Читаем Венеция: Лев, город и вода полностью

Кто часто бывает в одном и том же городе, но дома там не имеет, становится коллекционером адресов. Среди ночи я проснулся от глухого и повторяющегося синкопического перестука, будто кто-то играл на двух разных ударных инструментах. Но ударные наверняка были для исполинов, мне казалось, кровать от них ходит ходуном. Каждый раз — громовой удар, словно прибой налетает на остров, да так оно и есть. Венеция — остров, а лагуна — часть моря, море штормит и бьется о набережную, под его напором пришвартованные лодки бьются о причальные тумбы и друг о друга, я пытаюсь подобрать название этим звукам, но они мне покуда незнакомы. Некоторое время я лежу и слушаю. Приехал я с юга Германии, где два месяца прожил в очень тихом месте, в очень тихом, расположенном на отшибе доме, и, хотя все продолжается лишь несколько секунд, непривычный звук снаружи меня настораживает. Свет я пока не включал, пытаюсь сообразить, где я, реконструировать пространство, где очутился вчера вечером, но размеры пространства покамест загадка, которую мне надо разрешить, а я в плену долетающего снаружи стержневого звука. Вчера я пробудился совсем в другом месте, если там и был какой-либо звук, то конечно же шум лесов вокруг дома, этот звук иной, он словно идет издалека, словно зовет меня, хочет, чтобы я определил, где нахожусь, причем не только в каком помещении, но вообще. Память я пока не потерял, весь этот процесс занимает несколько секунд, спутанное сознание проясняется, ориентируется в смутных потемках, ощупью выбирается из еще незнакомой постели и бредет туда, где сквозь щель между явно высокими шторами внутрь пробивается длинная вертикальная полоска света. Мои ноги чувствуют паркет, свет я не включал, откинул штору, но еще задолго до того, как я добрался до шторы, сознание сработало и сообщило, что я увижу, в одну секунду реальность смешалась с ожиданием и грохочущие лодки соединились со звуком, который меня разбудил, и я почувствовал, как мощь воды бьет в набережную, как лагуна набегает на сушу и отступает, чтобы набежать снова, — я в Венеции.
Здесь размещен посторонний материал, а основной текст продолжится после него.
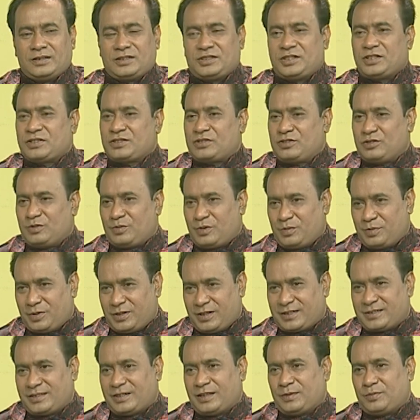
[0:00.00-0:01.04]
শেষ নবাবের
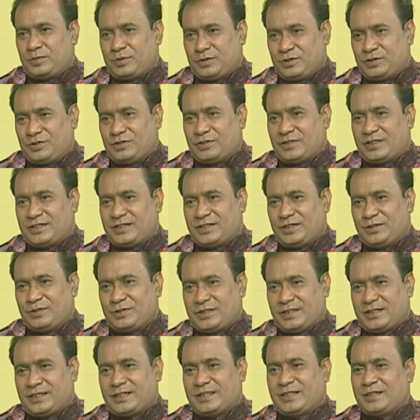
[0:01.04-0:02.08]
একটা প্রযোজনা ছিল
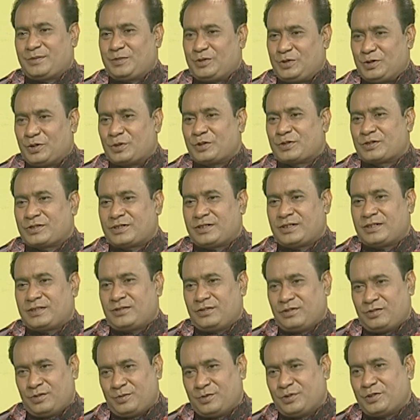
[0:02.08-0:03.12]
সেখানে আমি জগৎ শেঠ
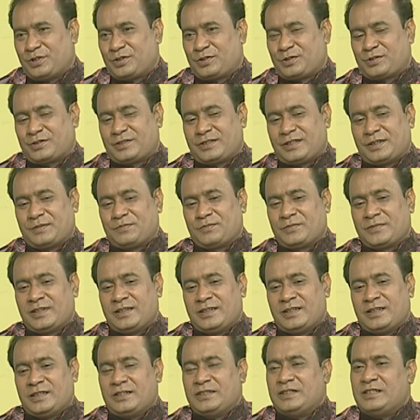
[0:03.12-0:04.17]
অভিনয় করতাম
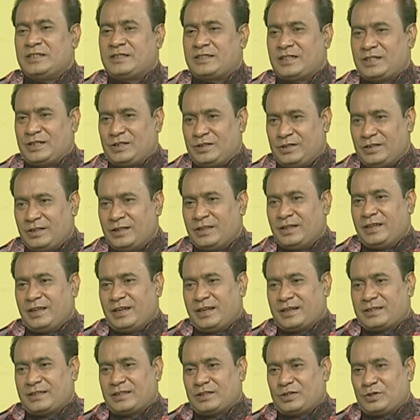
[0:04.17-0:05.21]
নিতাই
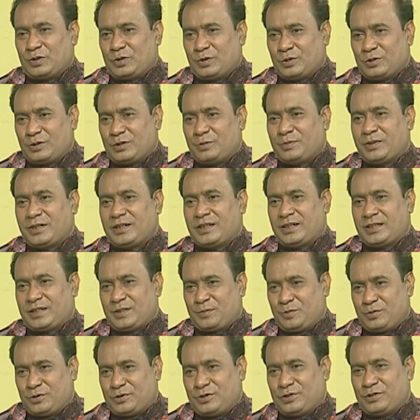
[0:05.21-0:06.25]
একটা শরত্তর মেঘের একটা
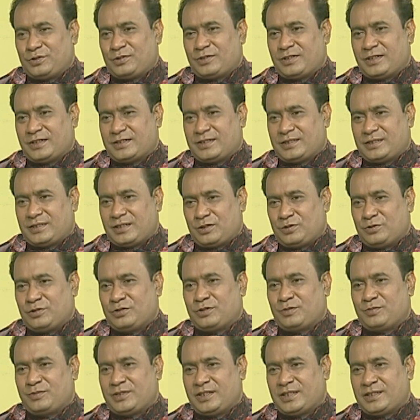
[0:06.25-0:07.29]
প্রযোজনা আছে
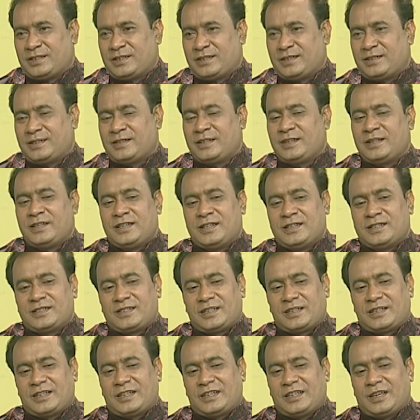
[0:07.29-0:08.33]
চারুনিরম থিয়েটারের
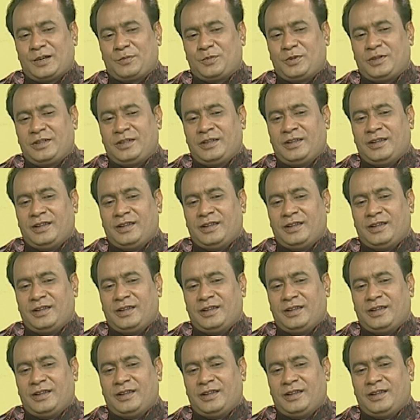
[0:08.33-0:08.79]
সেখানে আমি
Комната, которую я видел лишь вечером, сейчас, в первом адриатическом свете, превратилась в большое, просторное, старомодное помещение — мягкое кресло, письменный стол, гравюра, рисунок с цветочной композицией; год мог быть и 1920-й или 1899-й, но было сейчас, мое бог весть которое сейчас в этом текучем городе. Гостиница называется «Габриелли-Зандвирт», снаружи здание коричного цвета выглядит внушительно, в моей комнате по фасаду три окна с балюстрадой из белых колонок. Давным-давно одна приятельница провела здесь брачную ночь, позднее она расскажет мне, что в этой гостинице Кафка написал печальное письмо Фелиции, письмо, которое должно было казаться прощальным. В тот год он прислал ей более двухсот писем и открыток, и потому сообщение, сделанное в этом письме, наверно, явилось для нее весьма неприятным сюрпризом. Он, пишет Кафка, пришел к выводу, что любовь и искусство несовместимы, и опасается, что из его творчества ничего больше не выйдет. В дневнике он высказывается яснее: «Coitus как наказание за счастье быть вместе. Я отлучу себя ото всех, буду жить аскетом, как холостяк, это для меня единственная возможность».